Dataset entries

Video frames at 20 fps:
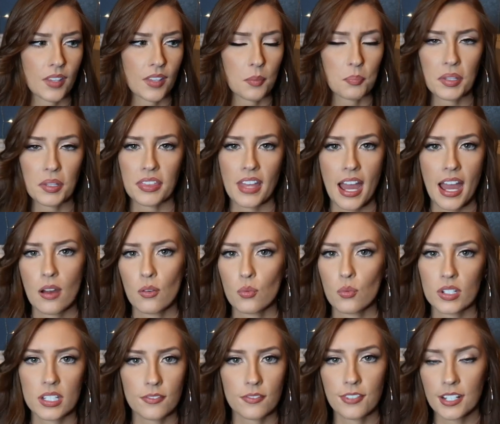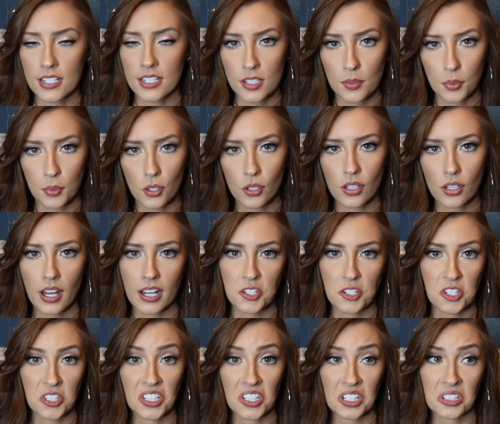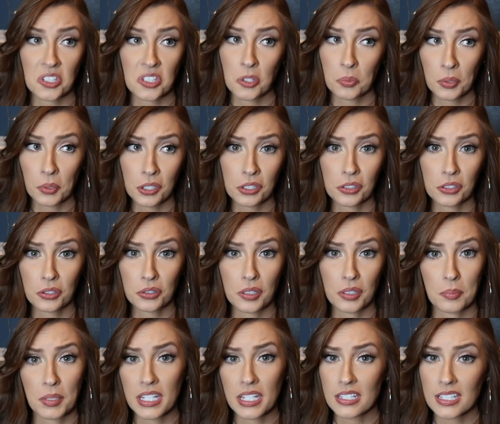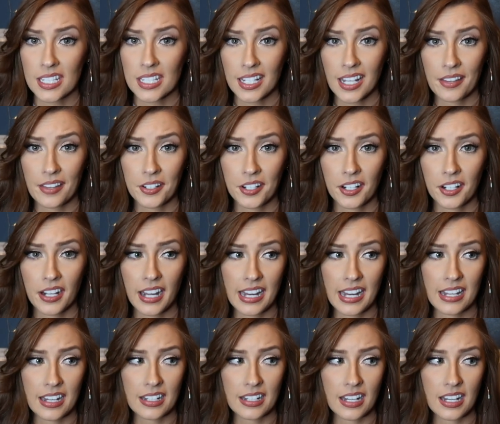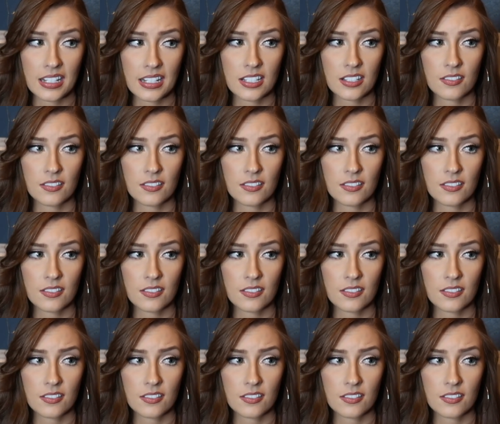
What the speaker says: but that was fixable. I just like super glued the piece together and it's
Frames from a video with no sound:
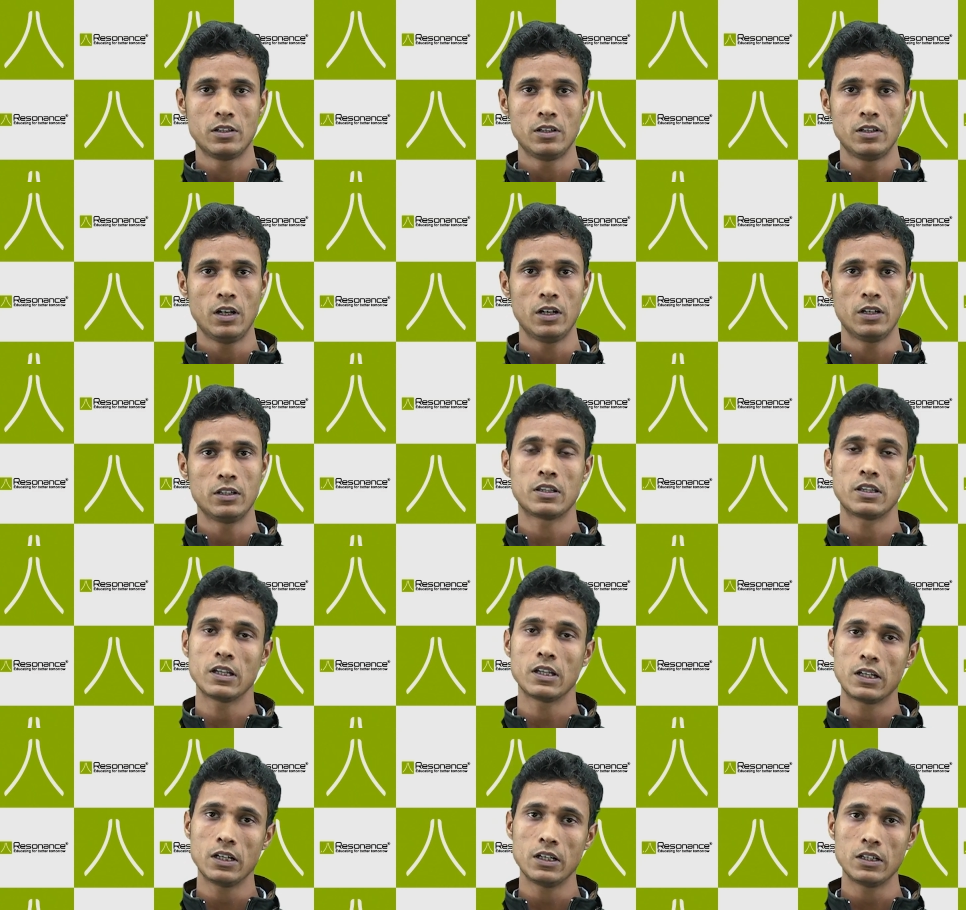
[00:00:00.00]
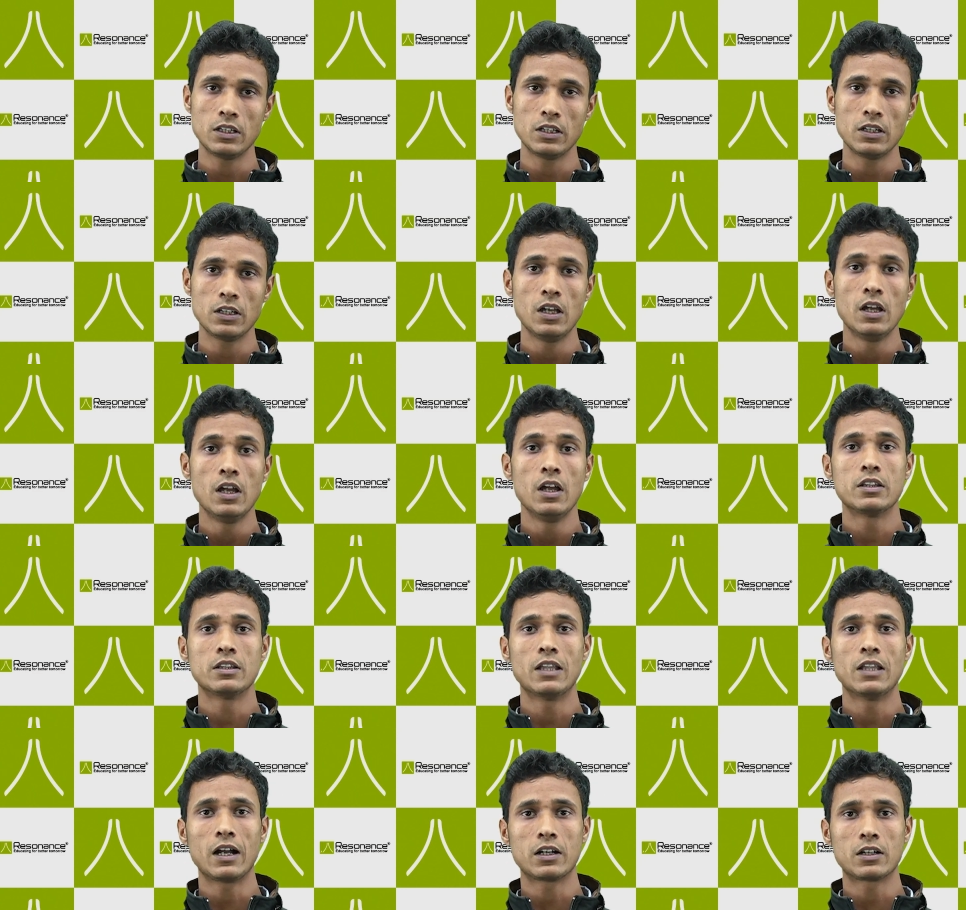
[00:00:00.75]
And the second thing
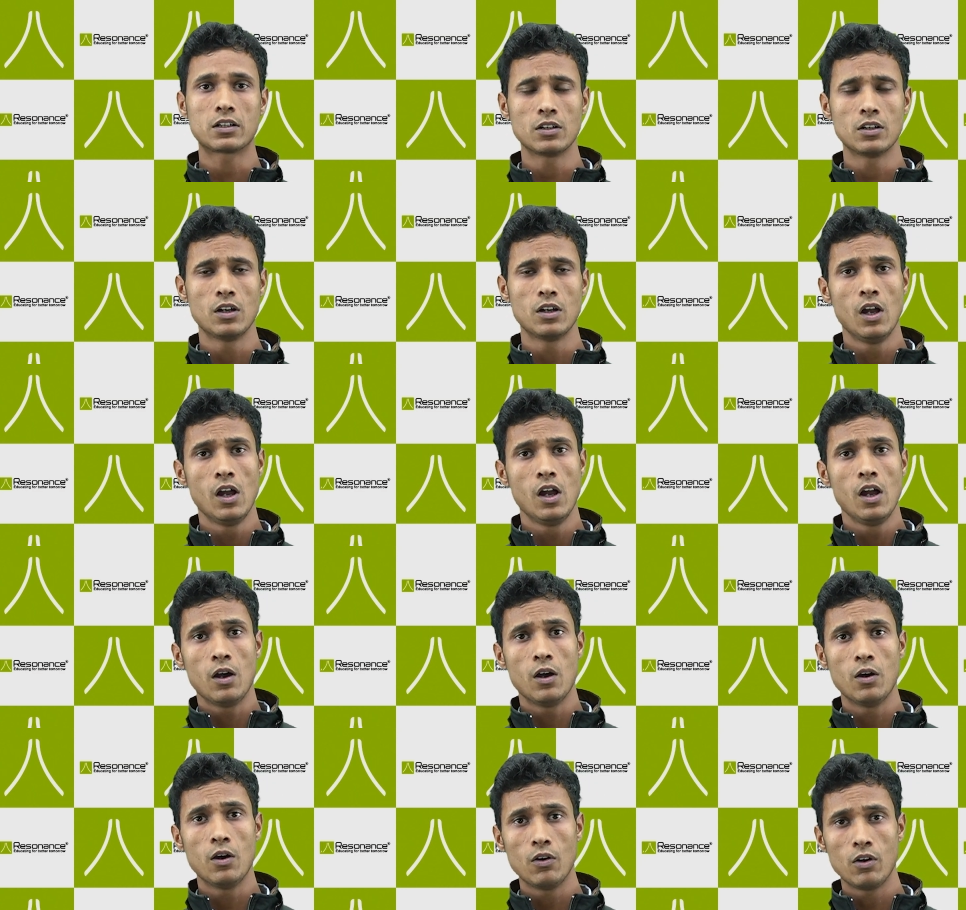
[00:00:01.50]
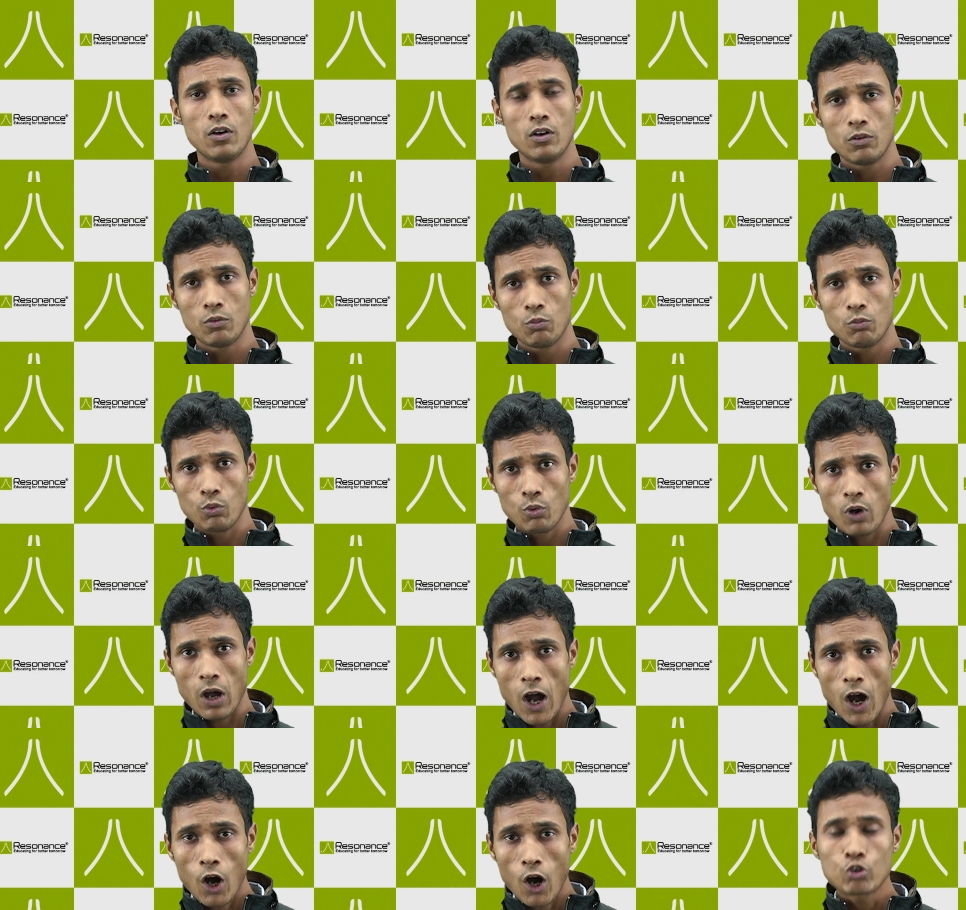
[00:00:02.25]
that
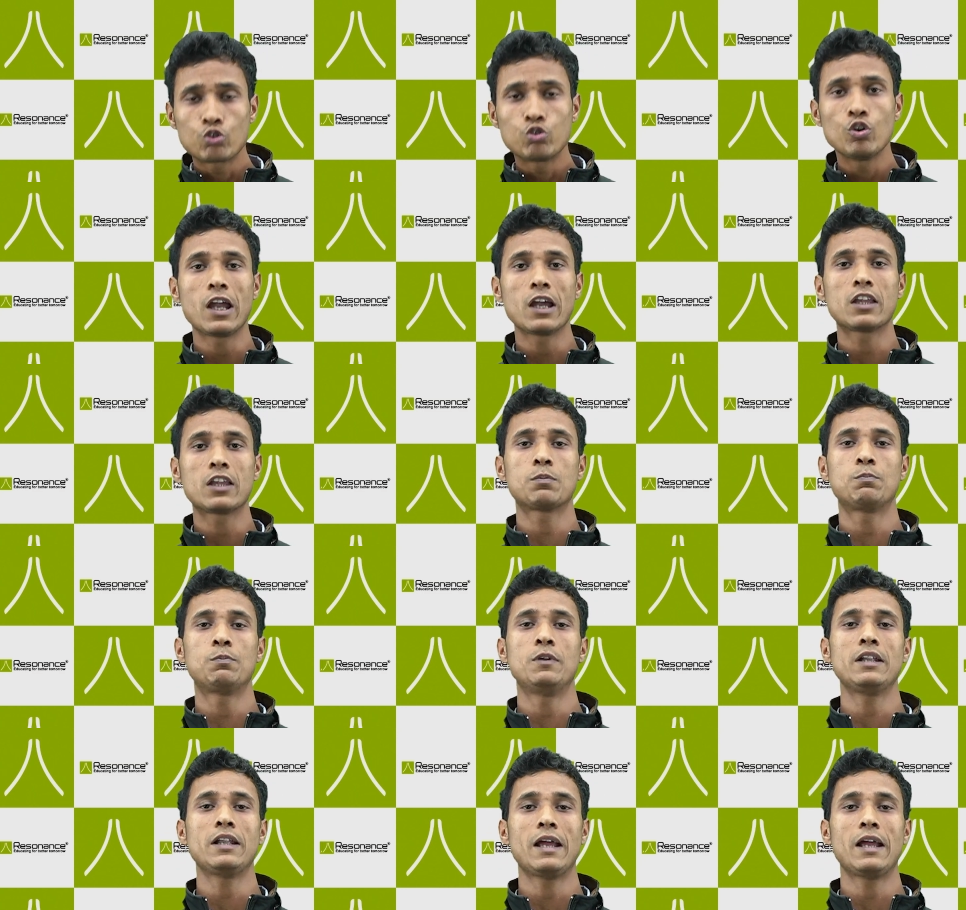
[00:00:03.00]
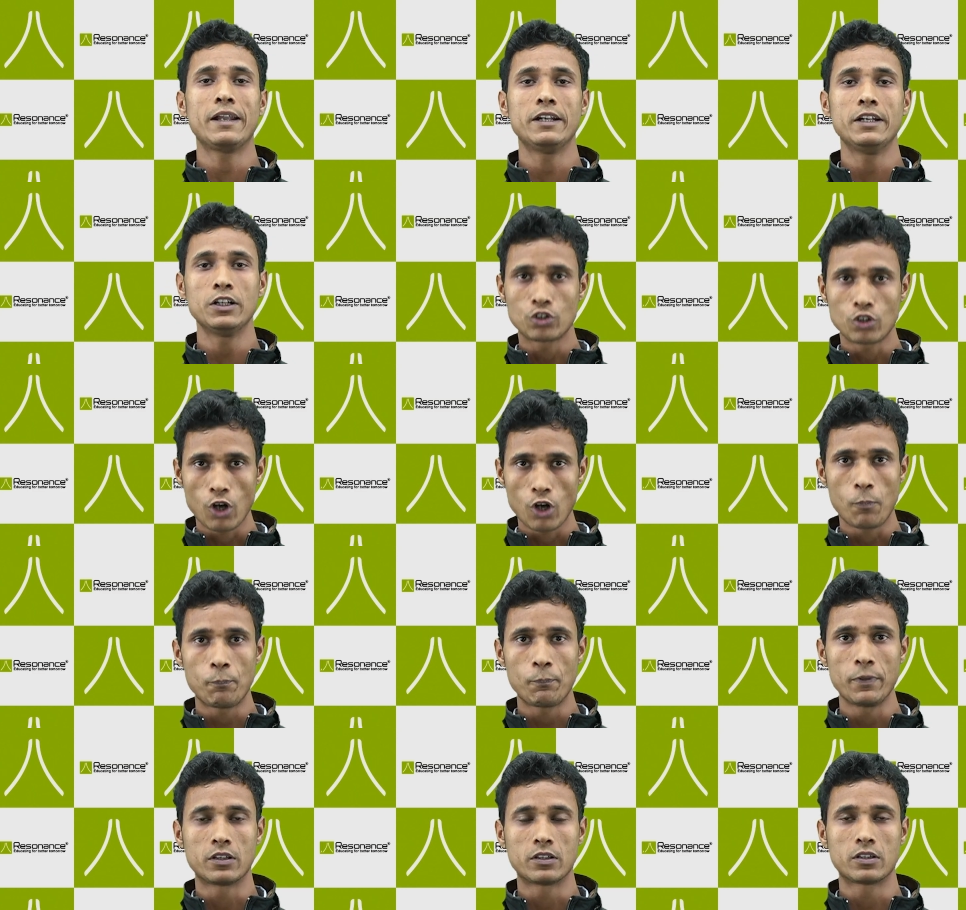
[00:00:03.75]
how to explain any
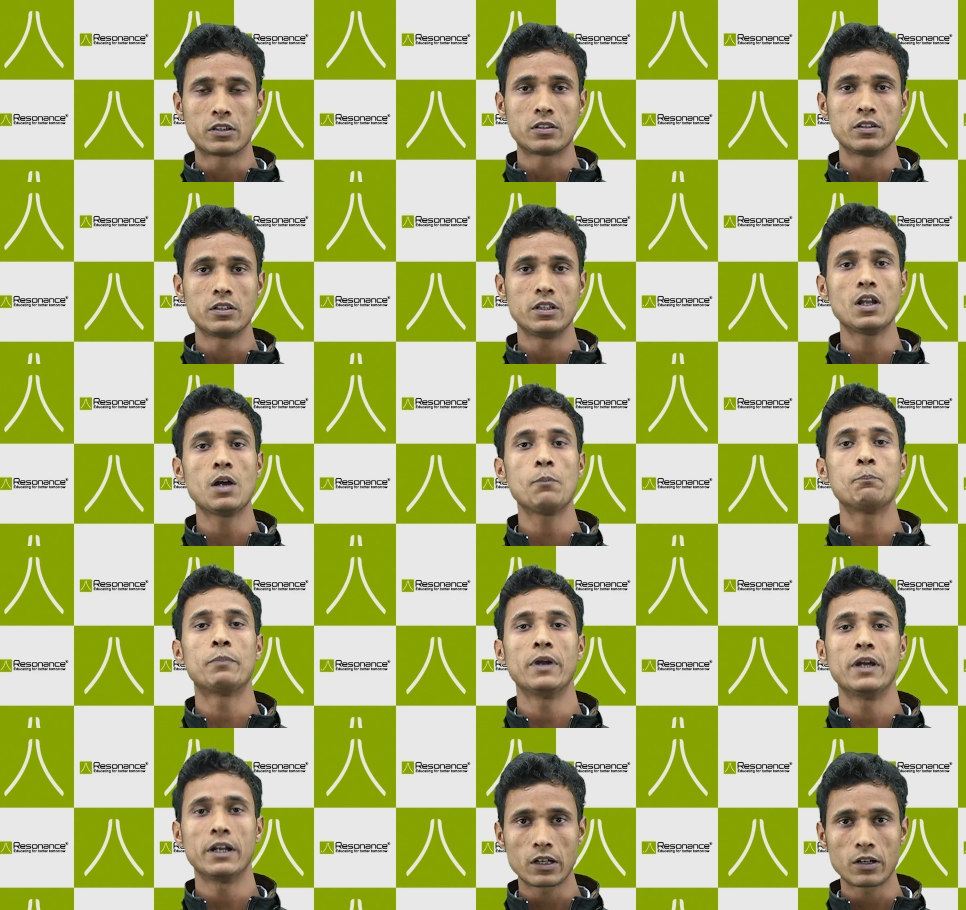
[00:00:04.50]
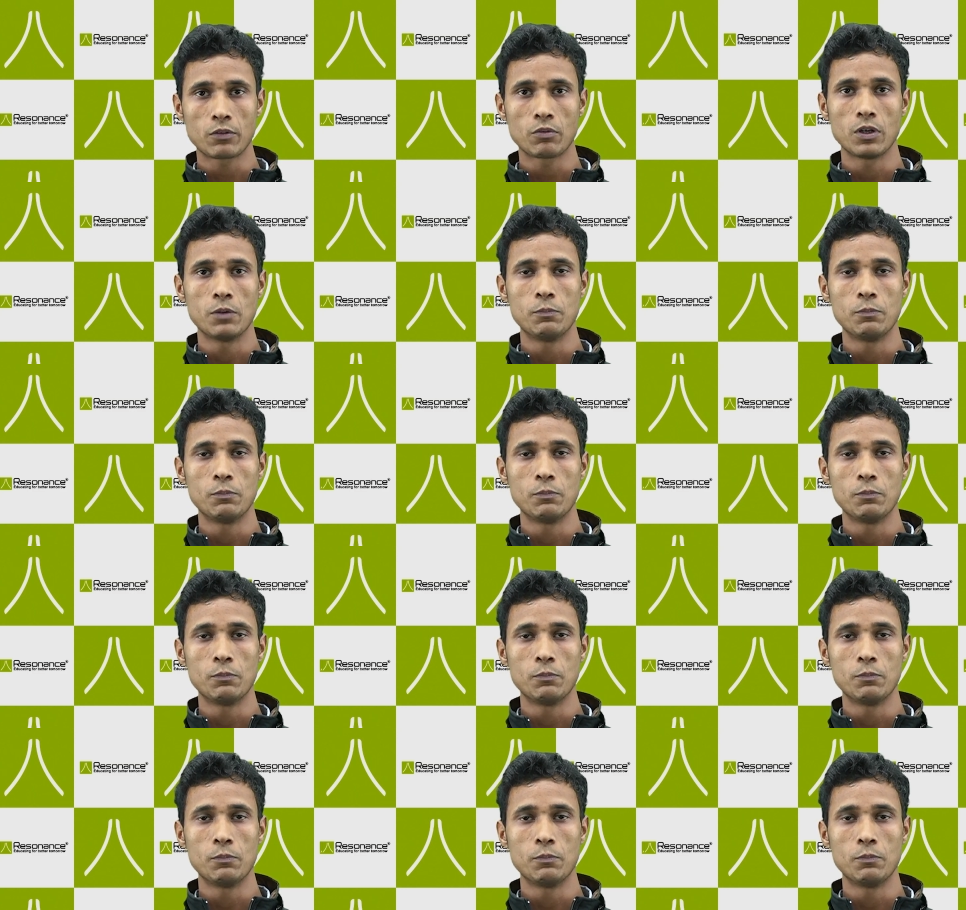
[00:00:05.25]
topics in a better way,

What the task requires
Output each record above exactly as written. Skip any pictures.

Finished task
Video frames at 20 fps:
What the speaker says: but that was fixable. I just like super glued the piece together and it's
Frames from a video with no sound:
[00:00:00.00]
[00:00:00.75]
And the second thing
[00:00:01.50]
[00:00:02.25]
that
[00:00:03.00]
[00:00:03.75]
how to explain any
[00:00:04.50]
[00:00:05.25]
topics in a better way,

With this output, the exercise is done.